Someone rapped quietly on the door and Rick headed that way only to be stopped by a soft, plaintive call from the bed. Michelle reached a hand toward his side of the bed; she opened her awesome blue eyes to look for him when she couldn't touch him. "Business, Baby." Rick told her. He moved to the side of the bed; he leaned over, and kissed her full, soft lips.
"Come back to me, Lover." Michelle pouted.
"You know it, Doll." Rick vowed. Rick opened the door and a tiny, sexy, nude Cat Woman slipped sinuously past him and ran for the bed. This wasn't at all unexpected by Rick; Cat and Michelle often slept together for company if Rick and Snowman were going to be out late.
Snowman was waiting in the living room; he had three small two-way radios in his hands. "I thought we might need these and I checked the batteries while you called to wake up Buckshot. They're all working."
"Great, let's go." Rick said, as he accepted the radio Snowman handed him. The two never had to talk much when they were working. They had worked together so long each could almost read the other's mind.
Rick drove the truck they shared between them. It was a new dually four-wheel drive diesel, a truck that was powerful enough for any use they had for it. Buckshot was waiting in the shadows out in front of Larry's house. He had a short bed roll over one shoulder that was tied on each end with strong leather thongs. Snowman opened the truck door and let him in.
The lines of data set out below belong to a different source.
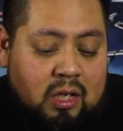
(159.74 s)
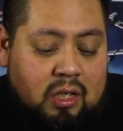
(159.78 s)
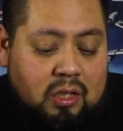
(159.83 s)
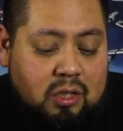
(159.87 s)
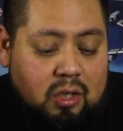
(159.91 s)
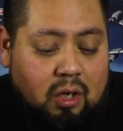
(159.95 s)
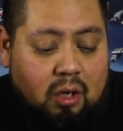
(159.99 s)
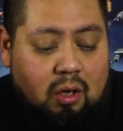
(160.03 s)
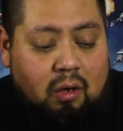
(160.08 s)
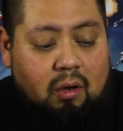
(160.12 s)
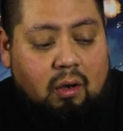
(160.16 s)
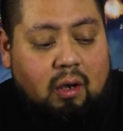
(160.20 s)

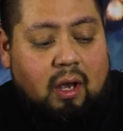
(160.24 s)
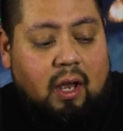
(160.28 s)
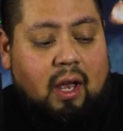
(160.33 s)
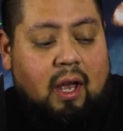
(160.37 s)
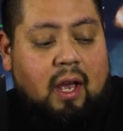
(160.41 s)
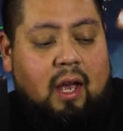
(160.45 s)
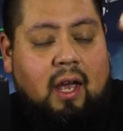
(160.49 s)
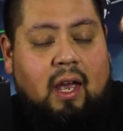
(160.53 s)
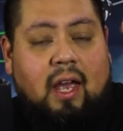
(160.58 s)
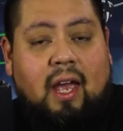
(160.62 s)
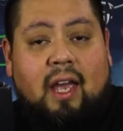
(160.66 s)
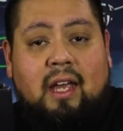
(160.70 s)
So
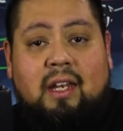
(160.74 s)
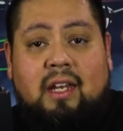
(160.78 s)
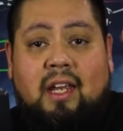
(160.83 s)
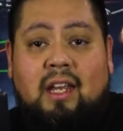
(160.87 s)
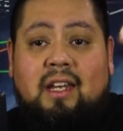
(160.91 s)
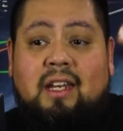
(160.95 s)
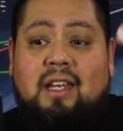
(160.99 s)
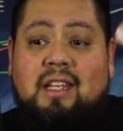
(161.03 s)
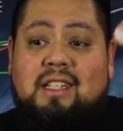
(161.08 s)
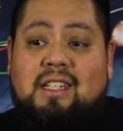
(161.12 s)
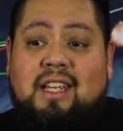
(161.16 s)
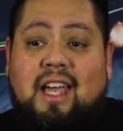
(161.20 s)
uh, and
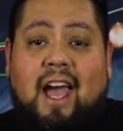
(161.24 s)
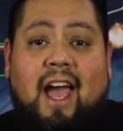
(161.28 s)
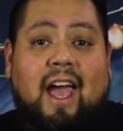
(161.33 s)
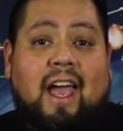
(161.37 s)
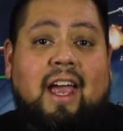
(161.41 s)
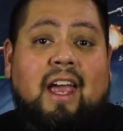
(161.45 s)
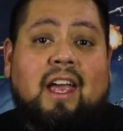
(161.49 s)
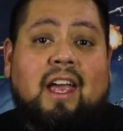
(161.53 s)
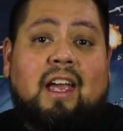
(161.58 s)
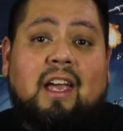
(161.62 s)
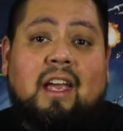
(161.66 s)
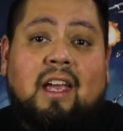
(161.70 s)
then this
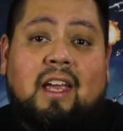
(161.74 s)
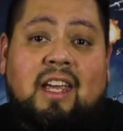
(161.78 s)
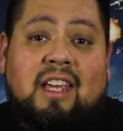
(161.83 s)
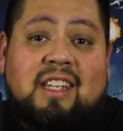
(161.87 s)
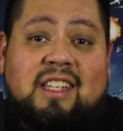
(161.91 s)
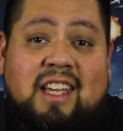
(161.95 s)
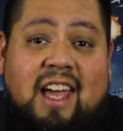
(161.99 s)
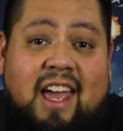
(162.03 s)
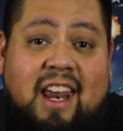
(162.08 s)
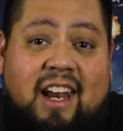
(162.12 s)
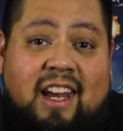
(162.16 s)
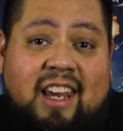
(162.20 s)
guy, he's
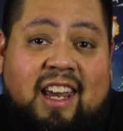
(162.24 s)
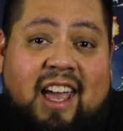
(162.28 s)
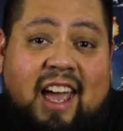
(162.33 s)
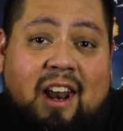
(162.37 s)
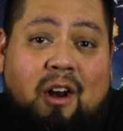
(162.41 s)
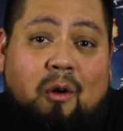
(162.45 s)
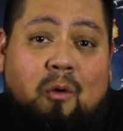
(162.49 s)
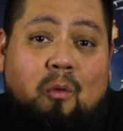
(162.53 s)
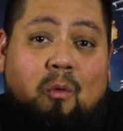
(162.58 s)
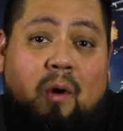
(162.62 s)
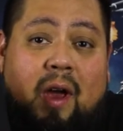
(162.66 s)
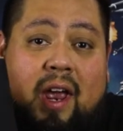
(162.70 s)
had he had
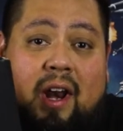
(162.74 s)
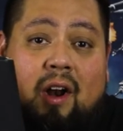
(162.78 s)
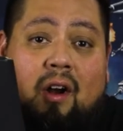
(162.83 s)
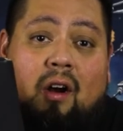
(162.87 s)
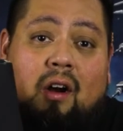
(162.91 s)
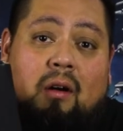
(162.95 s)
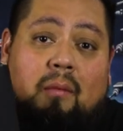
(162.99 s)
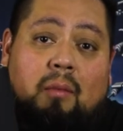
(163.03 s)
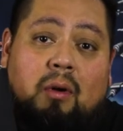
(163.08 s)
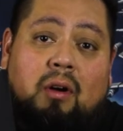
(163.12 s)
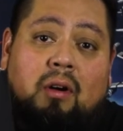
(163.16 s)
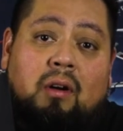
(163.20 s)
a red
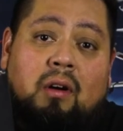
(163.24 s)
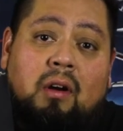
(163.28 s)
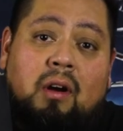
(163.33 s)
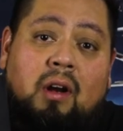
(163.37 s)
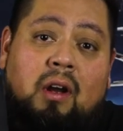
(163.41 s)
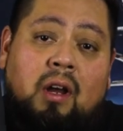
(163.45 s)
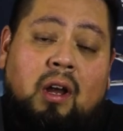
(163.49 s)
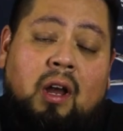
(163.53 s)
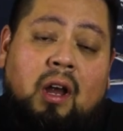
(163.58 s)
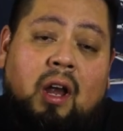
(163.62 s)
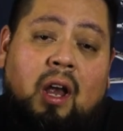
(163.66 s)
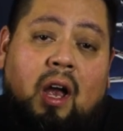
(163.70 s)
armor,
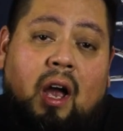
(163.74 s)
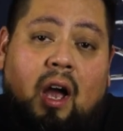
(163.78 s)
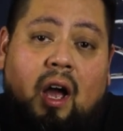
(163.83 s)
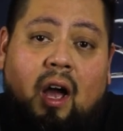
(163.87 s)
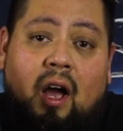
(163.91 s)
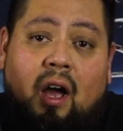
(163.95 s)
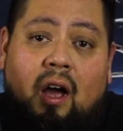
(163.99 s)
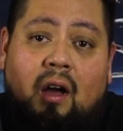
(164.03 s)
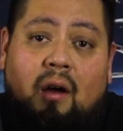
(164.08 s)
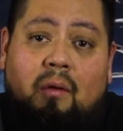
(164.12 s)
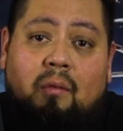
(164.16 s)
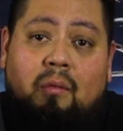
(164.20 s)

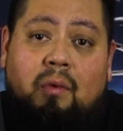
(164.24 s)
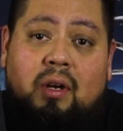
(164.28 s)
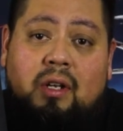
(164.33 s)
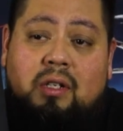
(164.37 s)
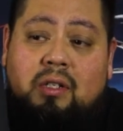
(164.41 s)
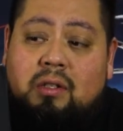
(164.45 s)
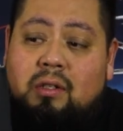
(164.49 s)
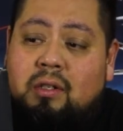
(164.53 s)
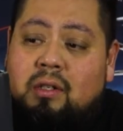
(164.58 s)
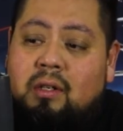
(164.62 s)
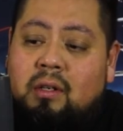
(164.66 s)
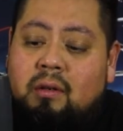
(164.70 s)
uh,
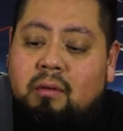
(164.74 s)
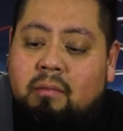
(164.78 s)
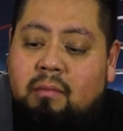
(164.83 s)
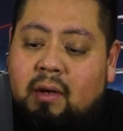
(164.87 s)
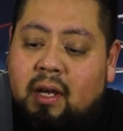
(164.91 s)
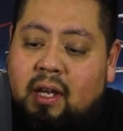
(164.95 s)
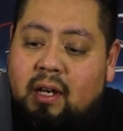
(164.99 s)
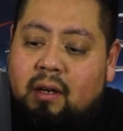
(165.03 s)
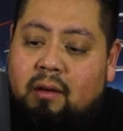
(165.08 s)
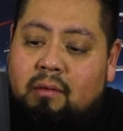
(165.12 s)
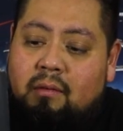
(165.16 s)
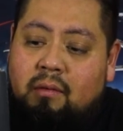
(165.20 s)
which
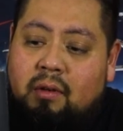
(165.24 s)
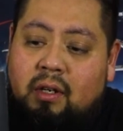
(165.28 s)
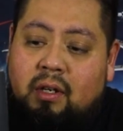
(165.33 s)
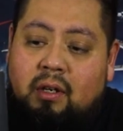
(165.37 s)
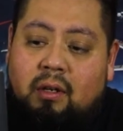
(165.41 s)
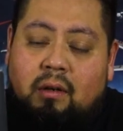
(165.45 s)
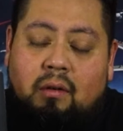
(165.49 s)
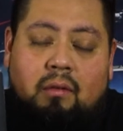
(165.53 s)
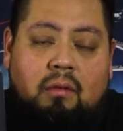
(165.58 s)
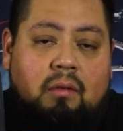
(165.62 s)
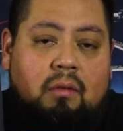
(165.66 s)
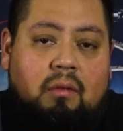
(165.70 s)
made you
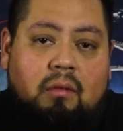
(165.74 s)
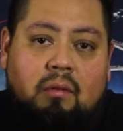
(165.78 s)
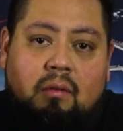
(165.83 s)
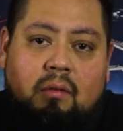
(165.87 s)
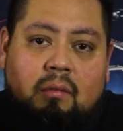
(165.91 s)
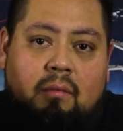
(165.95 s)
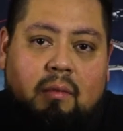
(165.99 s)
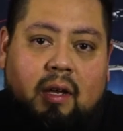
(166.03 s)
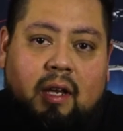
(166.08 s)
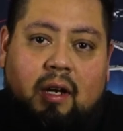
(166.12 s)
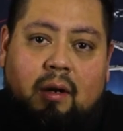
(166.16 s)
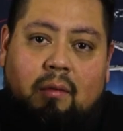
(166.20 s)
know
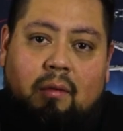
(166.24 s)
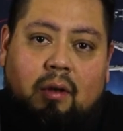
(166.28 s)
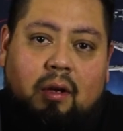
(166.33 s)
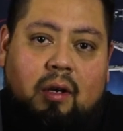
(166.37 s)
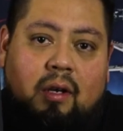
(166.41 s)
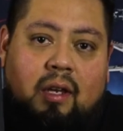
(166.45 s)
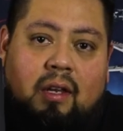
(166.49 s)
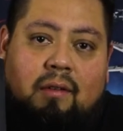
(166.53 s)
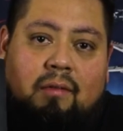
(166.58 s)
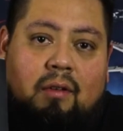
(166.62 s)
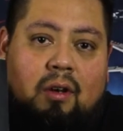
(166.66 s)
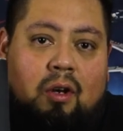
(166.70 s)
made him
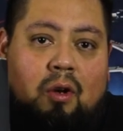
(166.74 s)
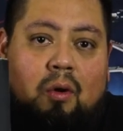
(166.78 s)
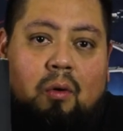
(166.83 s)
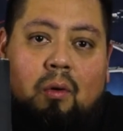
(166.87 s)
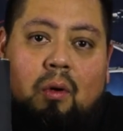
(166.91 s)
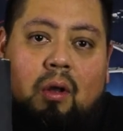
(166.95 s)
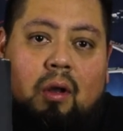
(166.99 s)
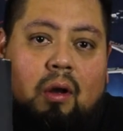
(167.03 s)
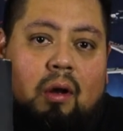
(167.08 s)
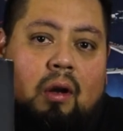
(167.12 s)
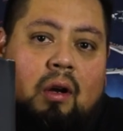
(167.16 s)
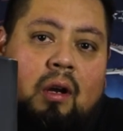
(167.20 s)
look even
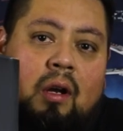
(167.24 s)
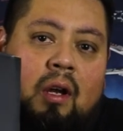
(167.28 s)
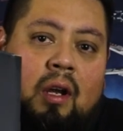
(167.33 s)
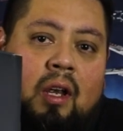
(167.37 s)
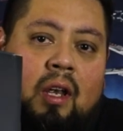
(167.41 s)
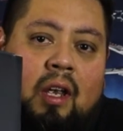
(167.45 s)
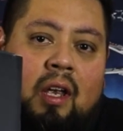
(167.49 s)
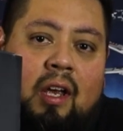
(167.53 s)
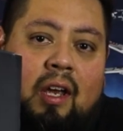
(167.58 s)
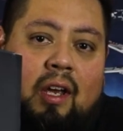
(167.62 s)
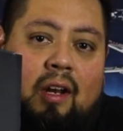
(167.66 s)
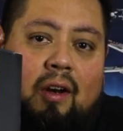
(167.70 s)
cooler.
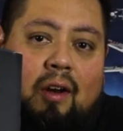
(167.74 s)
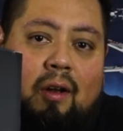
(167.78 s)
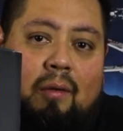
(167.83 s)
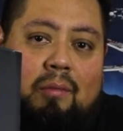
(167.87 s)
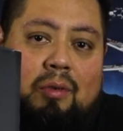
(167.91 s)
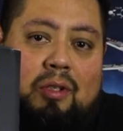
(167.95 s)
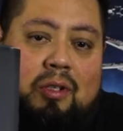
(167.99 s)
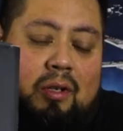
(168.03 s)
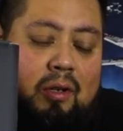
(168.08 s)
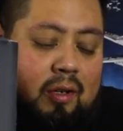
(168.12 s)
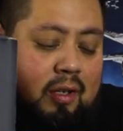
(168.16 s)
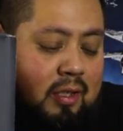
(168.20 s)
You know, I'm
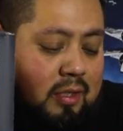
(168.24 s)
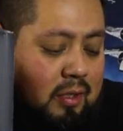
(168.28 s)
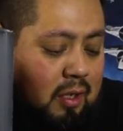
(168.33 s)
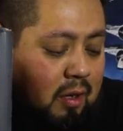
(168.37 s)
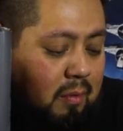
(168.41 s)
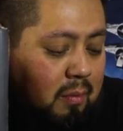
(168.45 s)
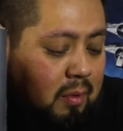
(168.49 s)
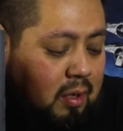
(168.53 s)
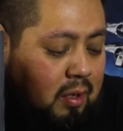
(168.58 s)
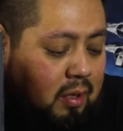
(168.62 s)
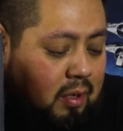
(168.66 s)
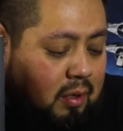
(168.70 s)
sure his
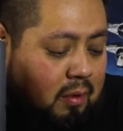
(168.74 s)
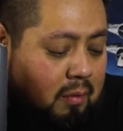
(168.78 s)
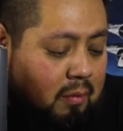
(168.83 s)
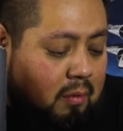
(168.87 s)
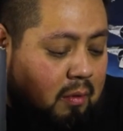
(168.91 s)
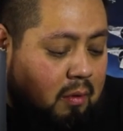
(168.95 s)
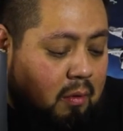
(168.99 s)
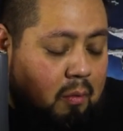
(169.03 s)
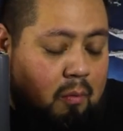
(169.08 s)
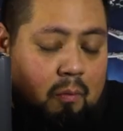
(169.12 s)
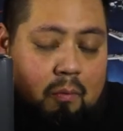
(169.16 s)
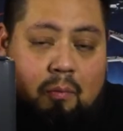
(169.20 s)
armor looked
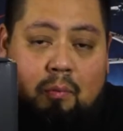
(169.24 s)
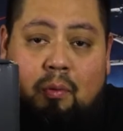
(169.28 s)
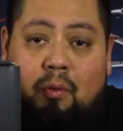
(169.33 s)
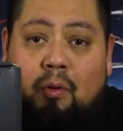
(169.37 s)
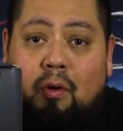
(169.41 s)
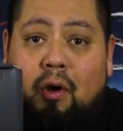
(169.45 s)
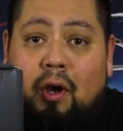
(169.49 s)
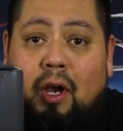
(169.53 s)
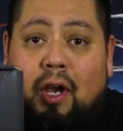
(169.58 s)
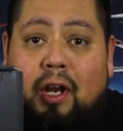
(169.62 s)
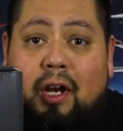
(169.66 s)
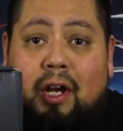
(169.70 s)

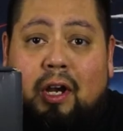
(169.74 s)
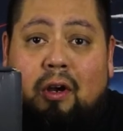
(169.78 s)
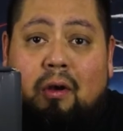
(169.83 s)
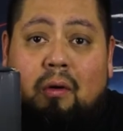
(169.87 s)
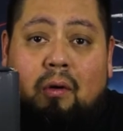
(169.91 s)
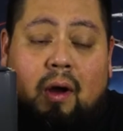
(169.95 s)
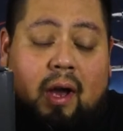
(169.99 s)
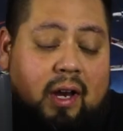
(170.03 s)
pretty cool.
Snowman wasted no time on preliminaries. "Here's a radio." He passed one of the small two-way radios to Buckshot. "It's just one frequency; I've already turned it on so all you'll have to do is to push the red button to talk. We're going to a bar downtown; you'll go around the back way. We'll give you a minute to find your way to the back door and get set up and then we'll go in the front. The guy we're looking for is twenty-five years old, he's six foot two, one eighty, he's black and he walks with a limp. He jumped bond for killing his girl friend's husband with a knife. If our man's still there, we'll probably flush him out the back. He's probably heard we're hunting for him and if he sees both of us in the front, he won't be expecting you."
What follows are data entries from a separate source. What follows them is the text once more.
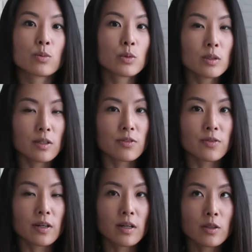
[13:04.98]
the rule
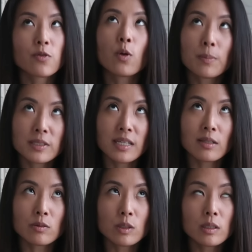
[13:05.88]
of the
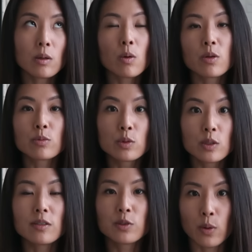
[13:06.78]
4% rule or the
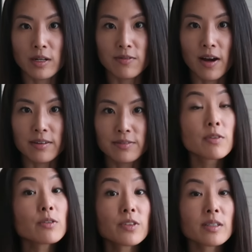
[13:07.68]
rule of 25.
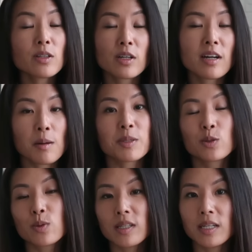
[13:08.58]
Feel free to look it up.
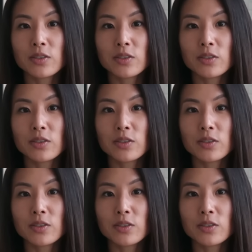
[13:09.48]
It's really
"That's just the way I like it." For the second time that night, Snowman saw Buckshot's dangerous look. Snowman took several of the heavy-duty plastic wire ties they used to secure prisoners out of one of his jacket pockets and handed them to Buckshot. By the time Snowman had finished briefing Buckshot, Rick had driven to the bar. He pulled to the curb slightly up the street from it.
Buckshot got out and hustled up the street, Rick waited a minute and then he pulled up to the front of the bar and parked. They went in the front door quickly and Rick moved to the right as Snowman moved to the left. Several tables in the bar were full of men and a few women and there were four men at the bar behind which a large black man with white hair presided.
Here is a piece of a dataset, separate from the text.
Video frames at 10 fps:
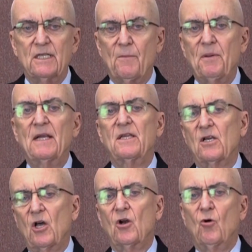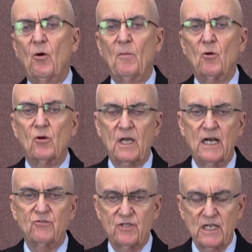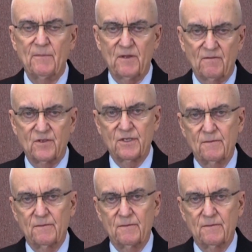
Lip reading: dependent on hormonal contraceptives.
A big burly, young black man got up from a nearby table and swaggered toward them. "What do you two white boys want in here?" The obviously drunken man asked them in a slurred voice.
A young black woman in an abbreviated dress that exposed most of her big breasts and practically all of her long legs got up from her table to egg the man on. "You tell 'em, Leon. Those white boys ain't got no business being in here."
Snowman and Rick both caught a glimpse of their quarry exiting the rest room in the rear of the bar. He cast one glance in their direction, then he headed for the back door as fast as his limp would allow. "We're leaving, Leon!" Rick told the big man in front of them. "We don't want any trouble."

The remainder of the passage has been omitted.